Arne Næss
Quelques extraits
• Nécessité d’une autorité centrale contraignant les politiques écologiques locales
Lorsque des communautés locales ou des régions faiblement peuplées soutiennent le prétendu développement de façon inconditionnelle, il est nécessaire qu’une autorité centrale les contraigne à adopter une politique écologique plus responsable. Il y a donc des limites à la décentralisation des décisions écologiques les plus importantes.
• Plus de place pour le lieu
L’urbanisation, la centralisation, une mobilité accrue (même si les nomades ont montré que toutes les formes de déplacement ne détruisent pas le sentiment d’appartenance aux lieux), la dépendance à l’égard de biens et de technologies étrangères aux lieux où nous vivons, la complexification structurelle de nos vies ; tous ces facteurs affaiblissent ou perturbent le sentiment d’appartenance à un lieu, allant même jusqu’à entraver sa formation. Il ne semble plus y avoir de place pour le lieu.
• La réalisation de Soi, une norme fondamentale
[L’écosophie est] une forme de vue globale qui ne dérive pas de l’écologie à proprement parler, mais qui s’en inspire. Elle consiste à mettre l’accent sur les normes fondamentales et les hypothèses que l’on peut déduire de la relation entre l’être humain et la réalité omni-englobante. Suivant ce modèle (qui est, comme tout modèle, une simplification consciente et délibérée), la « réalisation de Soi » doit être tenue pour une norme fondamentale. Le soi dont il est question ici n’est pas l’ego, mais le Soi agrandi qui se révèle lorsque nous nous identifions avec toutes les créatures vivantes et en dernière instance avec l’Univers entier, ou avec la Nature en un sens proche de celui du Deus sive Natura de Spinoza.

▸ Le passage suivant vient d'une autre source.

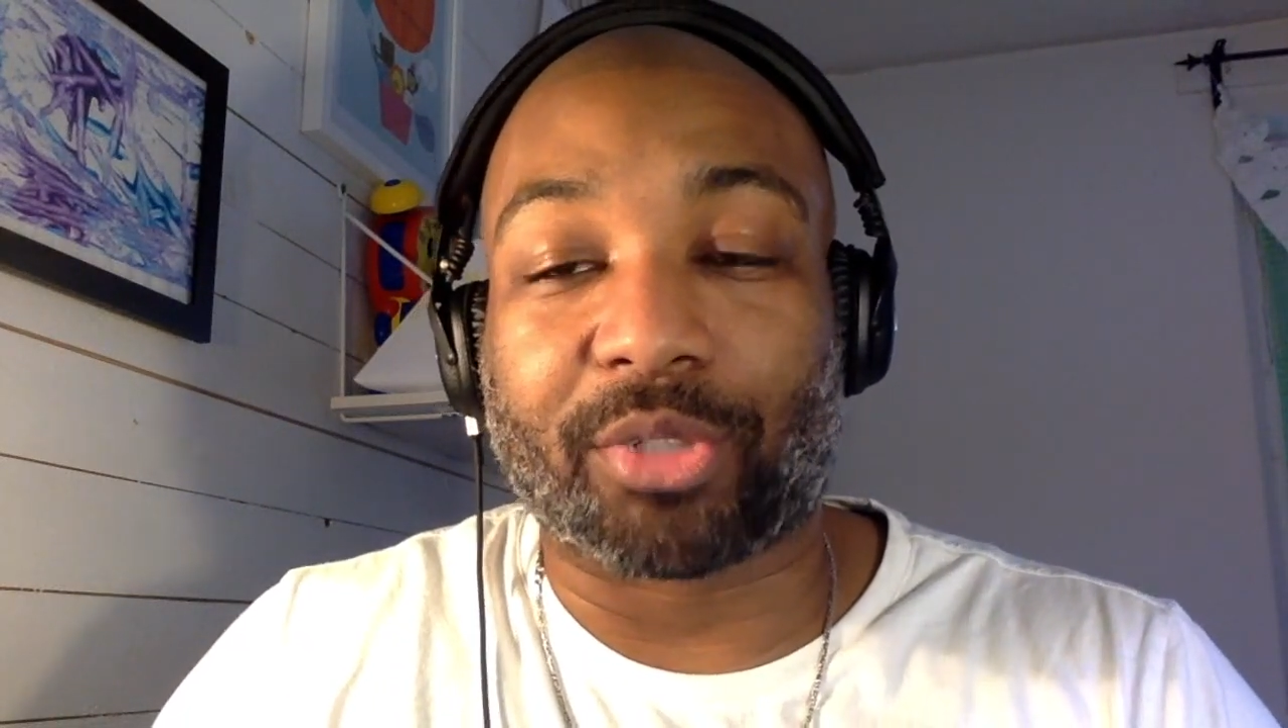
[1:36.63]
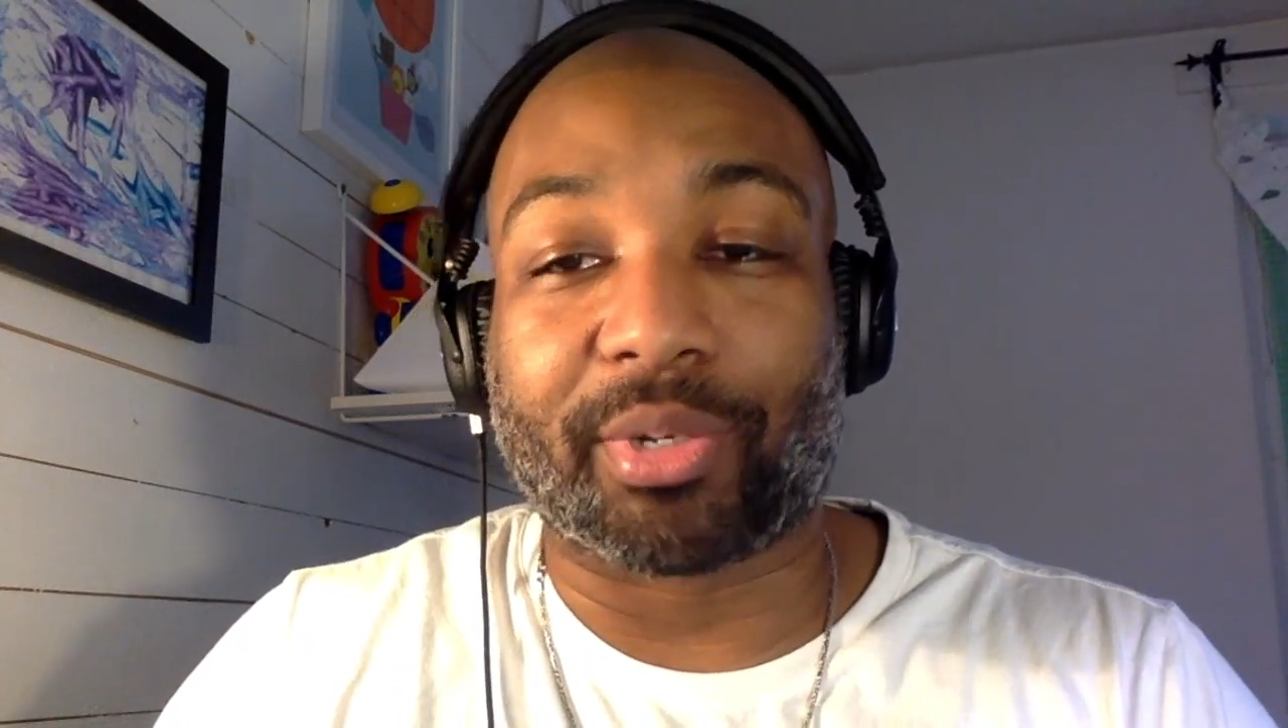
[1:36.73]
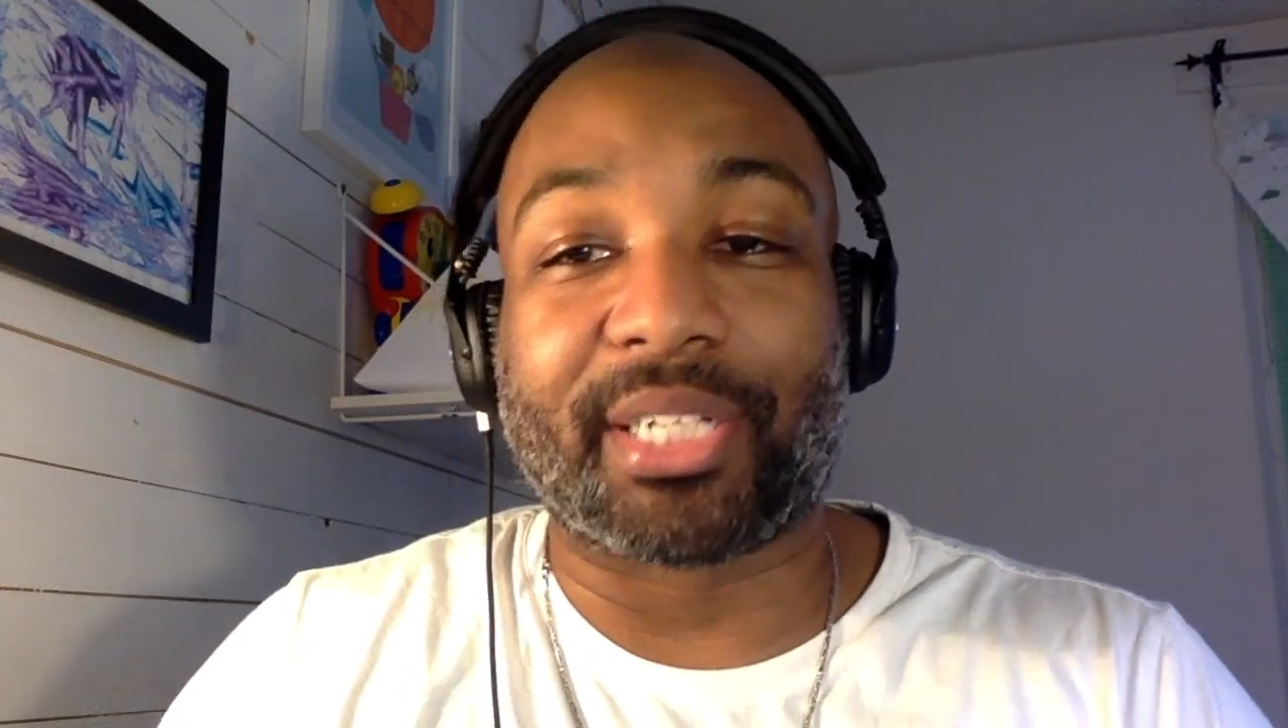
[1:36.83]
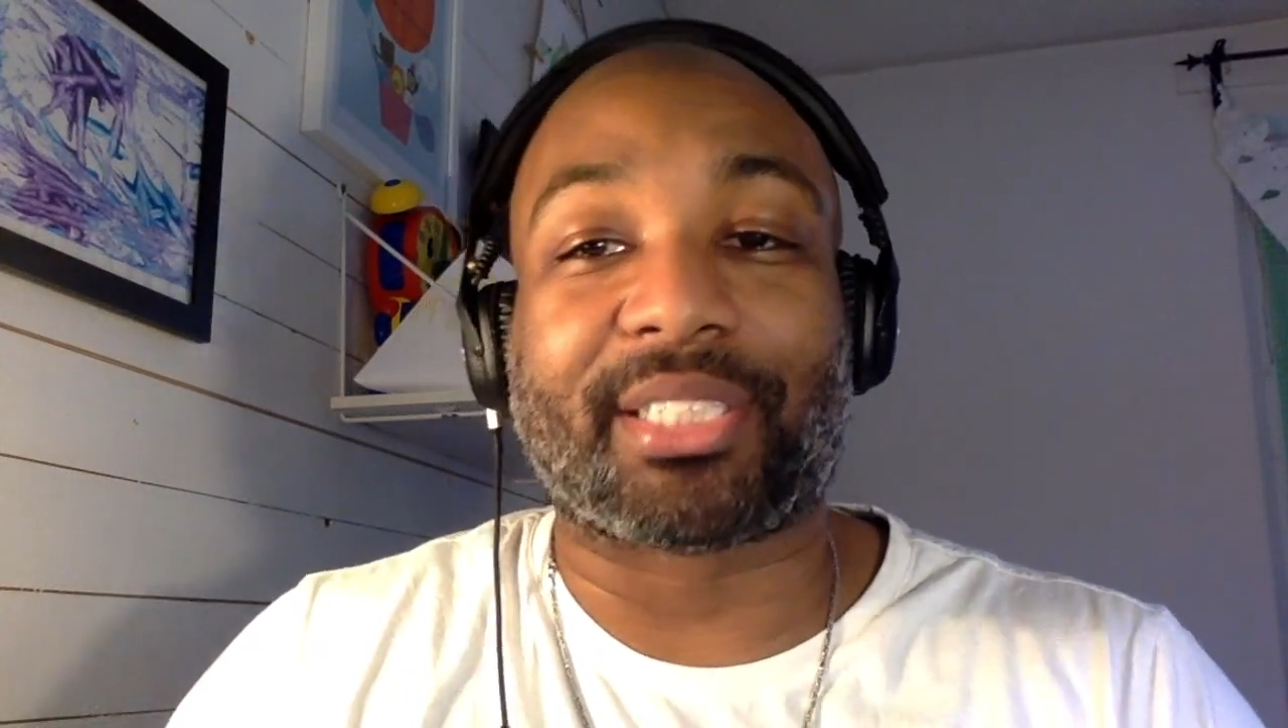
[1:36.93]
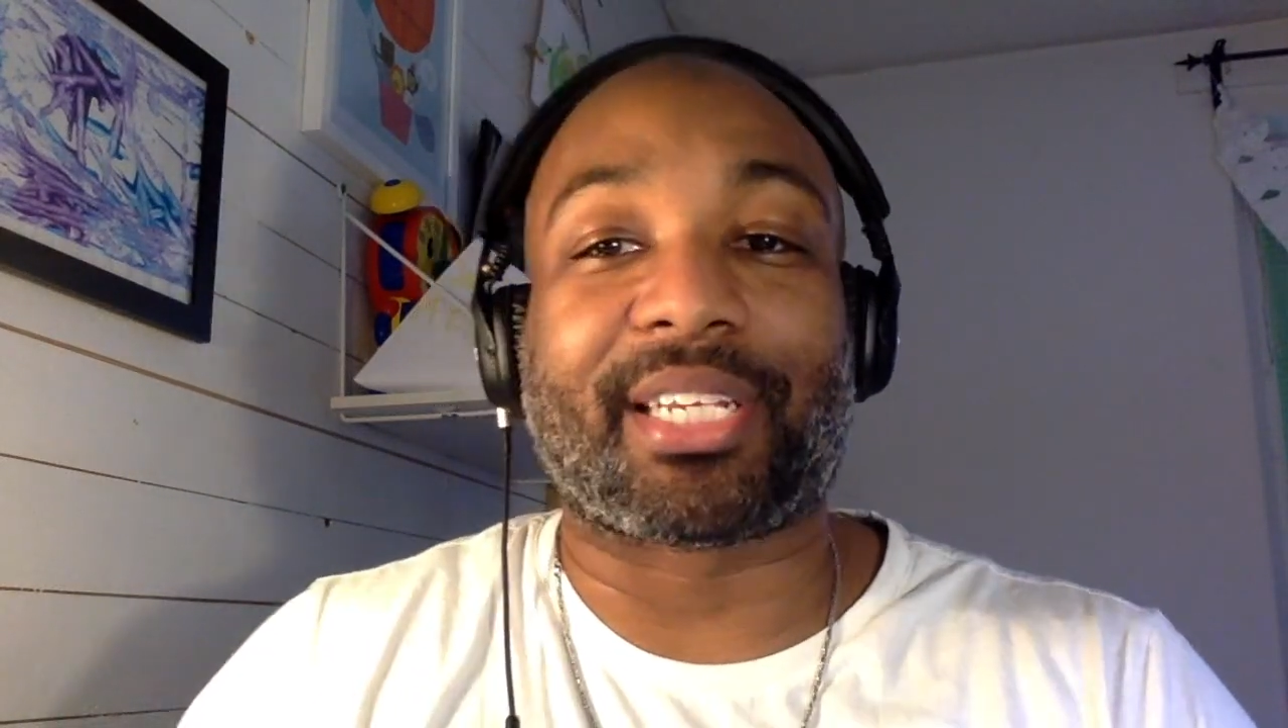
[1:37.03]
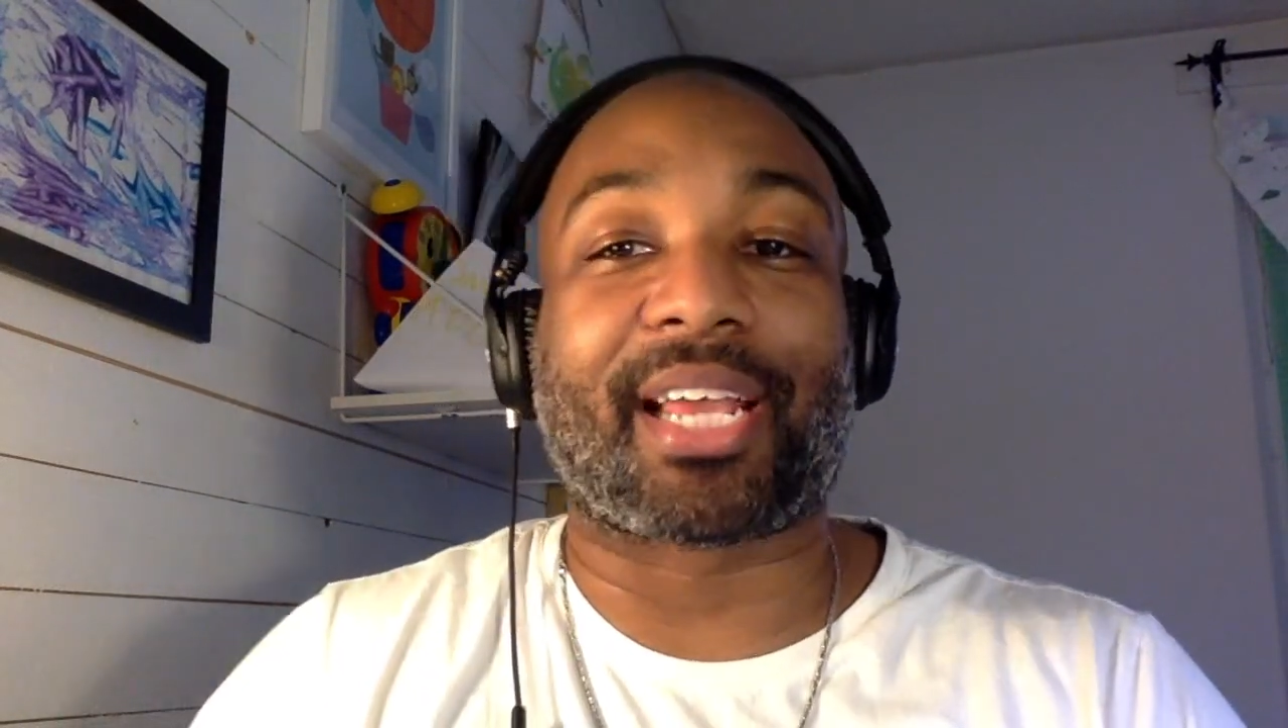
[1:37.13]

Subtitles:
released in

L’on dit souvent que la découverte du fait que la Terre n’est pas au centre de l’Univers a « réduit » la taille de l’homme, dont le statut s’est trouvé diminué. J’ai au contraire toujours eu le sentiment que plus le monde s’agrandissait dans les dimensions du temps, de l’espace et de la diversité culturelle, plus je m’agrandissais moi-même. L’Univers est mon univers, non celui de mon ego mais celui du Soi agrandi que nous avons en commun. […] Il est possible de déduire un ensemble de principes favorables à une « politique verte » à partir de la norme fondamentale de la « réalisation de Soi » et de certaines hypothèses sur ce qu’est le monde. De cette matière, nous pouvons établir un lien entre les problèmes abstraits de la philosophie et les problèmes concrets des conflits politiques contemporains.
• La joie, critère pour décider des priorités
Les valeurs auxquelles nous accordons une priorité absolue devraient être au centre de nos vies. […] Quels critères utiliser pour décider des priorités personnelles appelées à guider notre vie ? Il existe selon moi un critère largement sous-estimé par les personnes consciencieuses et responsables : la joie.
• Cette montagne, comme un être divin
Quelles qu’aient été les influences, l’expérience de l’élévation (le passage de l’obscurité à la lumière, d’un univers oppressant à un monde apparemment illimité et chaleureux) était si forte que je me laissais envahir par un vague sentiment de nostalgie pour le paysage qui se découvrait au-delà de la forêt. Il y avait dans ce paysage une promesse de liberté qui dépassait tout ce que j’avais pu imaginer dans les basses-terres. […]
Cette montagne lointaine, majestueuse, puissante, sereine et magnifique est devenue de plus en plus importante pour moi, et j’en suis venu à la considérer comme une figure paternelle, bienveillante et protectrice, et même comme un être divin. Le Hallingskarvet est devenu à mes yeux le symbole du bien qui faisait tant défaut au monde et à ma propre vie.